■ Instructions to follow ■
Exactly the lines from the one containing "(5.21 s to 6.25 s)" through the one containing "(0.00 s to 9.21 s)" in the listing below are to be copied, with the pictures left out.

- - - -

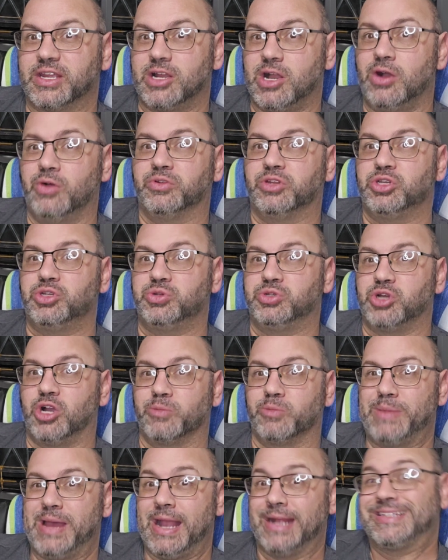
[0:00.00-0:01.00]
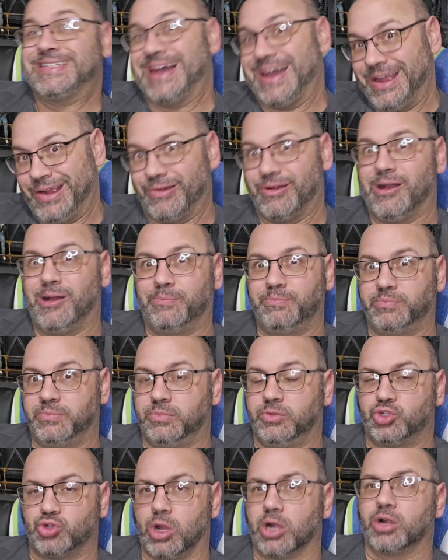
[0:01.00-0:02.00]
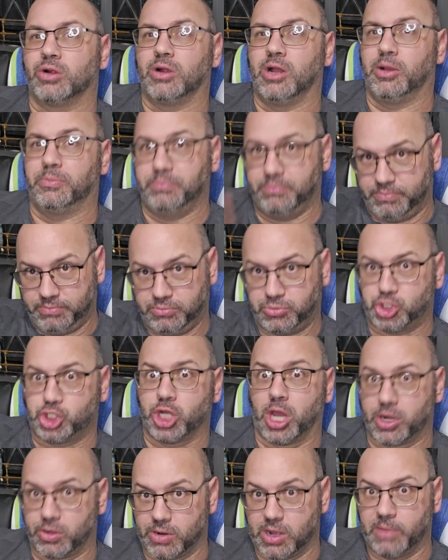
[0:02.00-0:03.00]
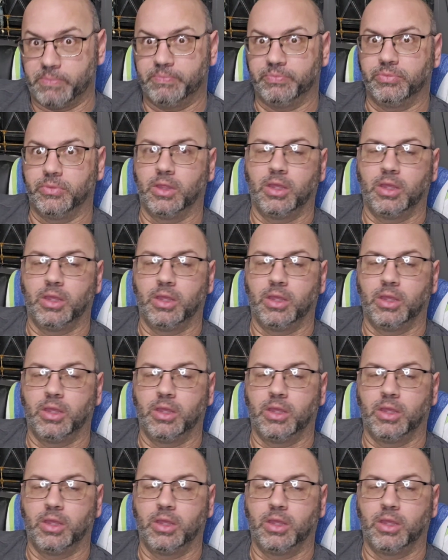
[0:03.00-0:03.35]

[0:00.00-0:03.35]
like, oh, did you talk back? Tie her up, drug her up, shut her up.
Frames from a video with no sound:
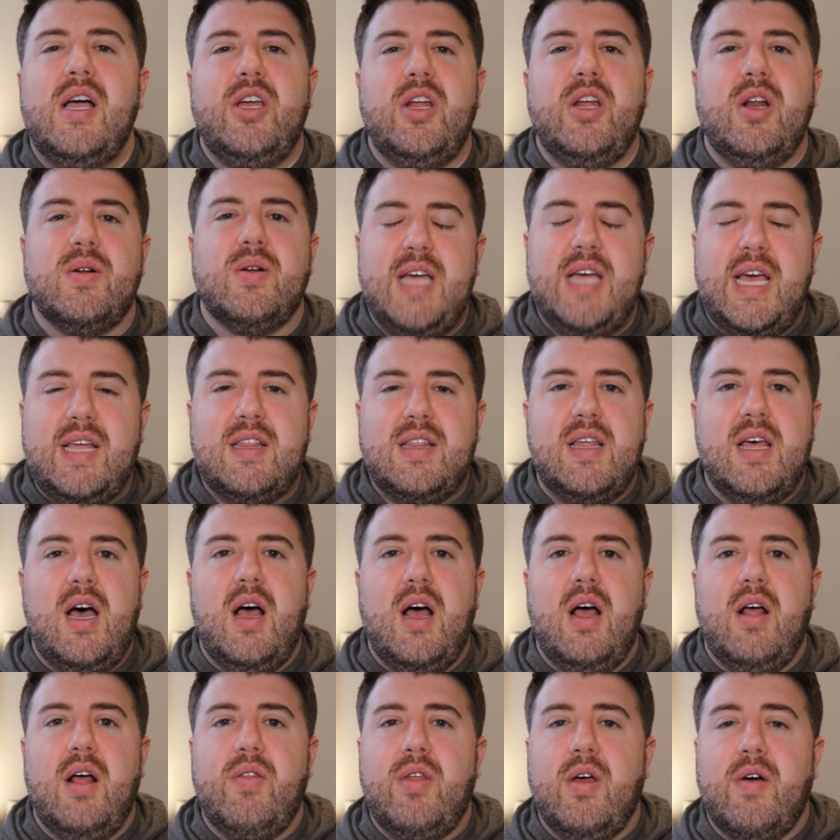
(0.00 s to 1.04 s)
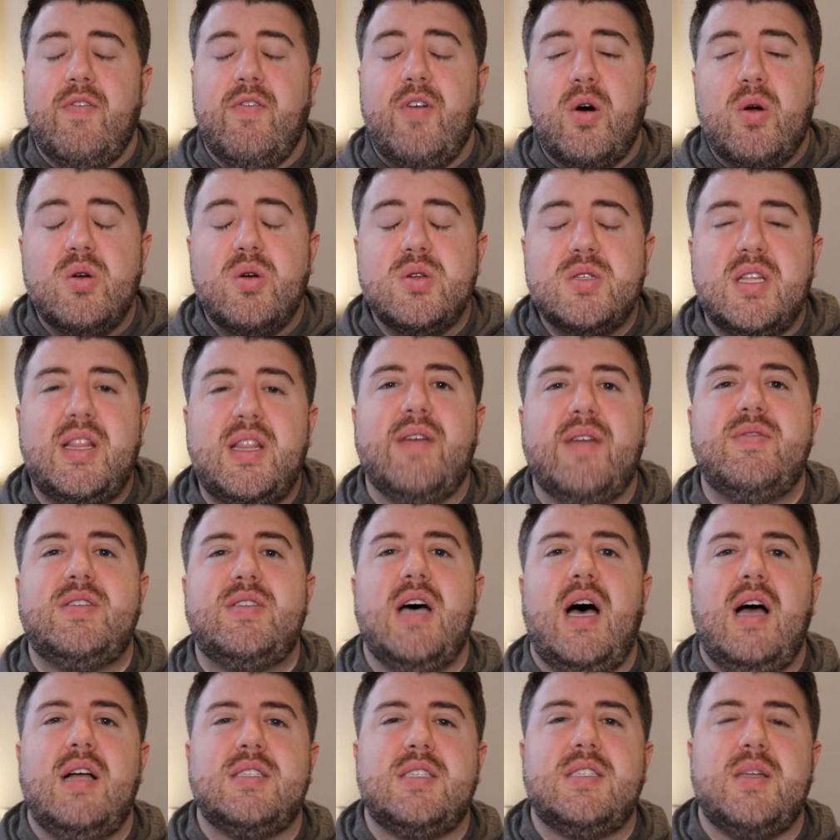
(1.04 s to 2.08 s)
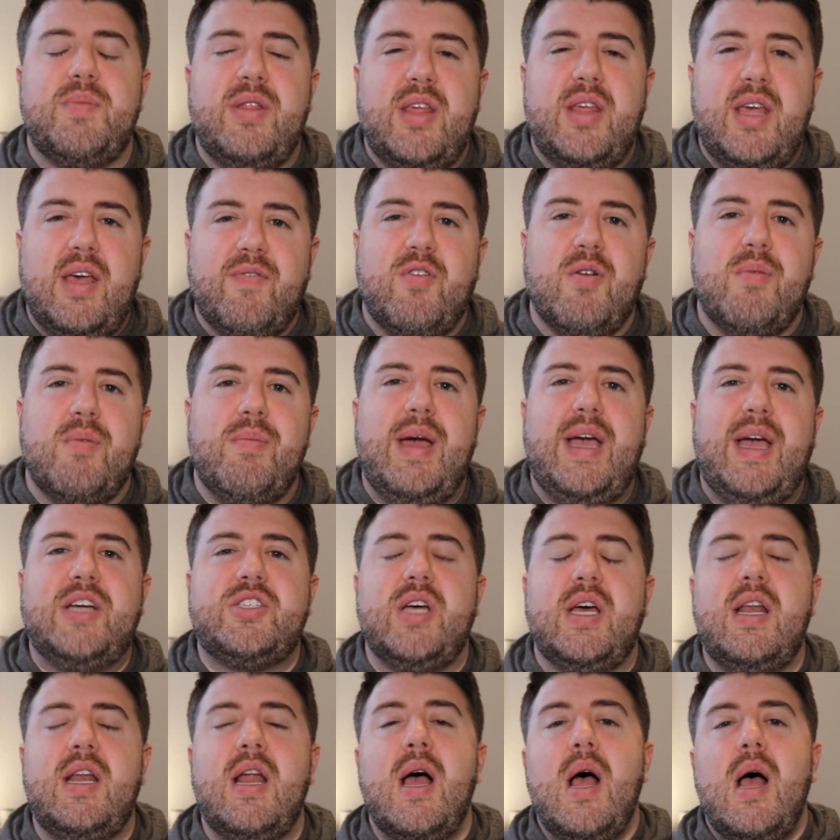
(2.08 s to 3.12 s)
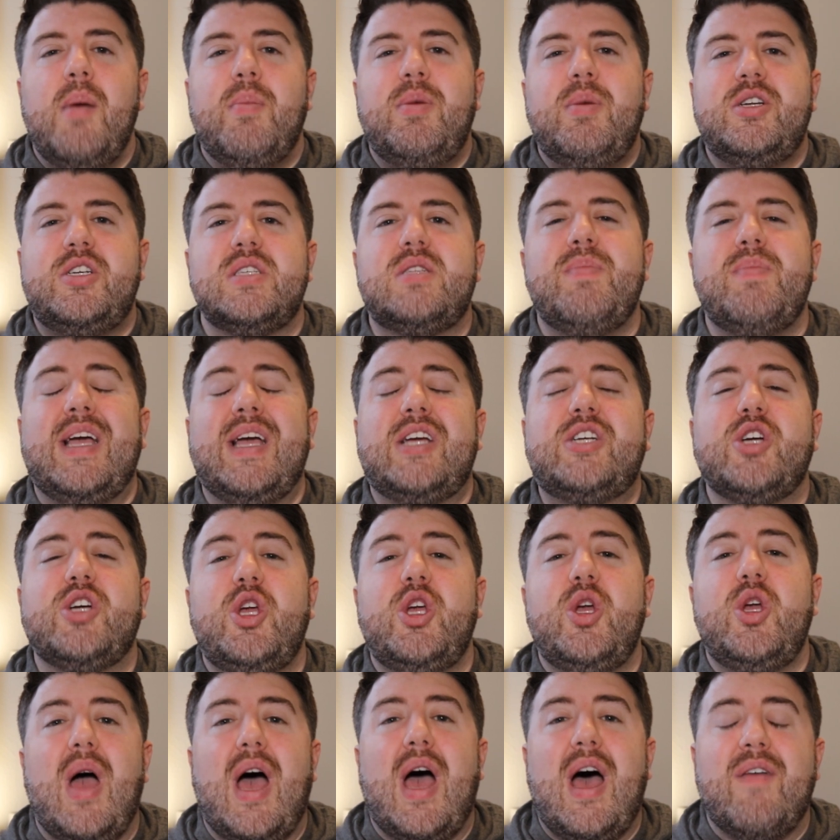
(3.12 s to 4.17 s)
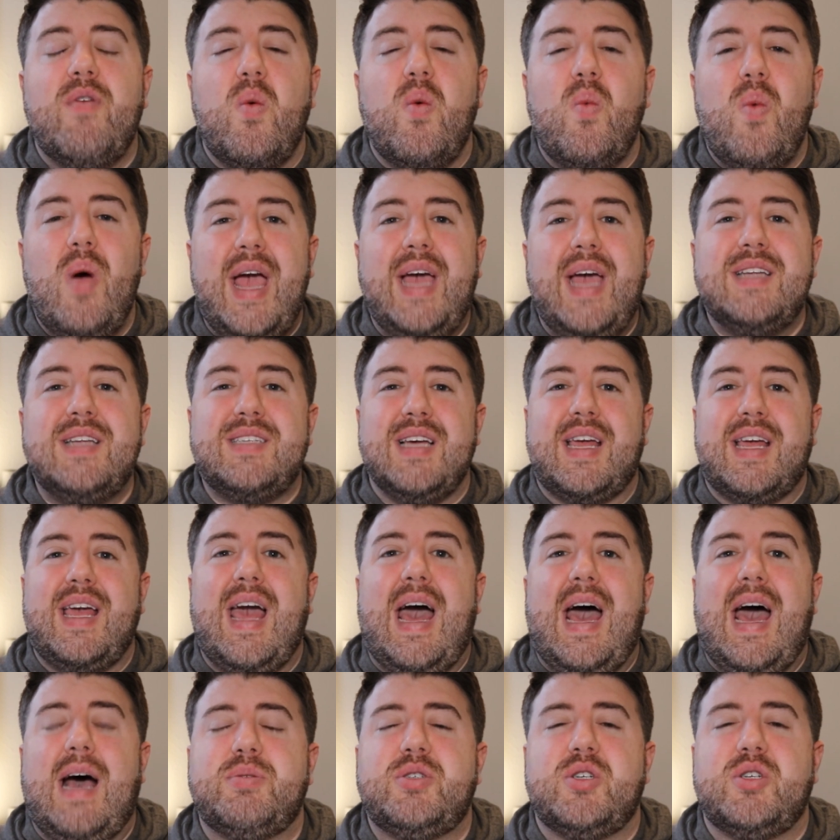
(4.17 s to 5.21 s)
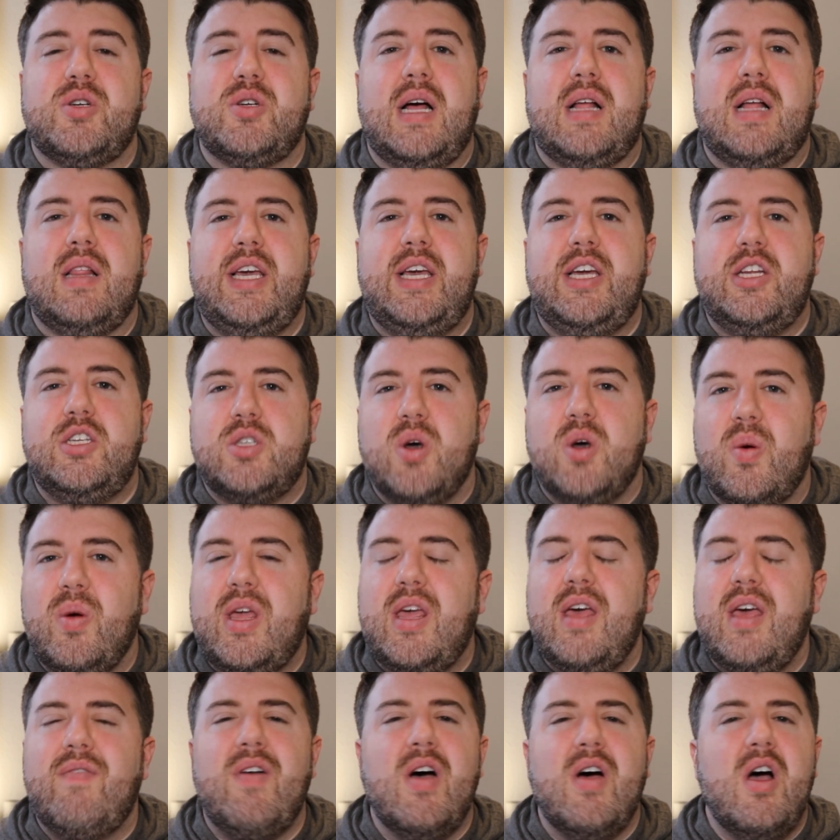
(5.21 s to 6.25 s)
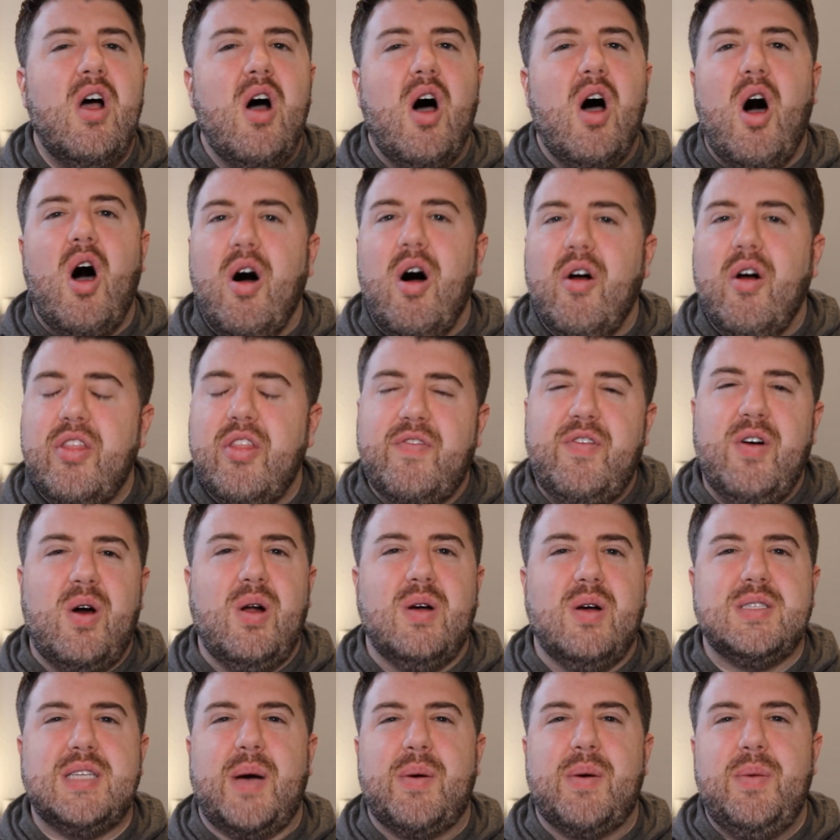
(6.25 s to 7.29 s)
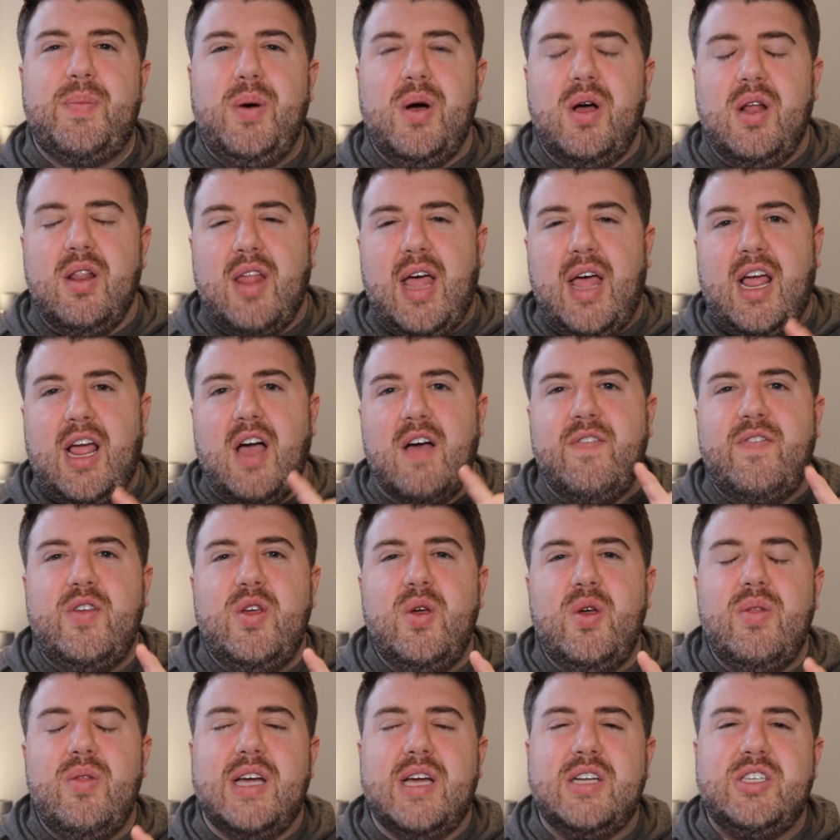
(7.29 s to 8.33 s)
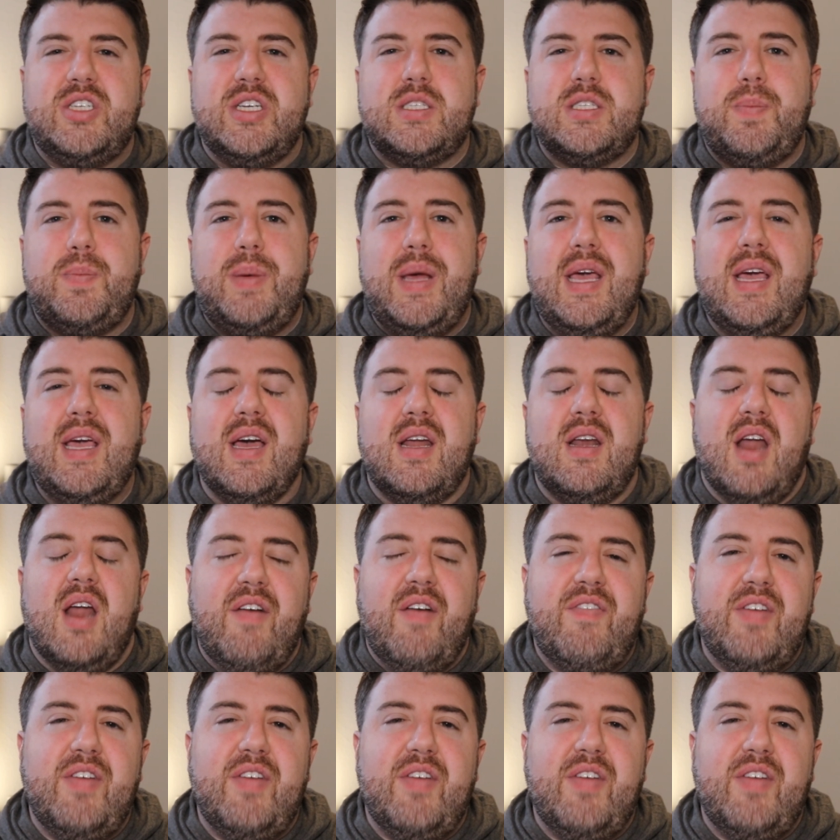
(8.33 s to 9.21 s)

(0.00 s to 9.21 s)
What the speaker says: take the photos that they've done, some of the information, but just make sure you have a way to capture that lead. Don't give all the photos. I would put like a few that just pique enough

- - - -

■ Solution to this task ■
(5.21 s to 6.25 s)
(6.25 s to 7.29 s)
(7.29 s to 8.33 s)
(8.33 s to 9.21 s)

(0.00 s to 9.21 s)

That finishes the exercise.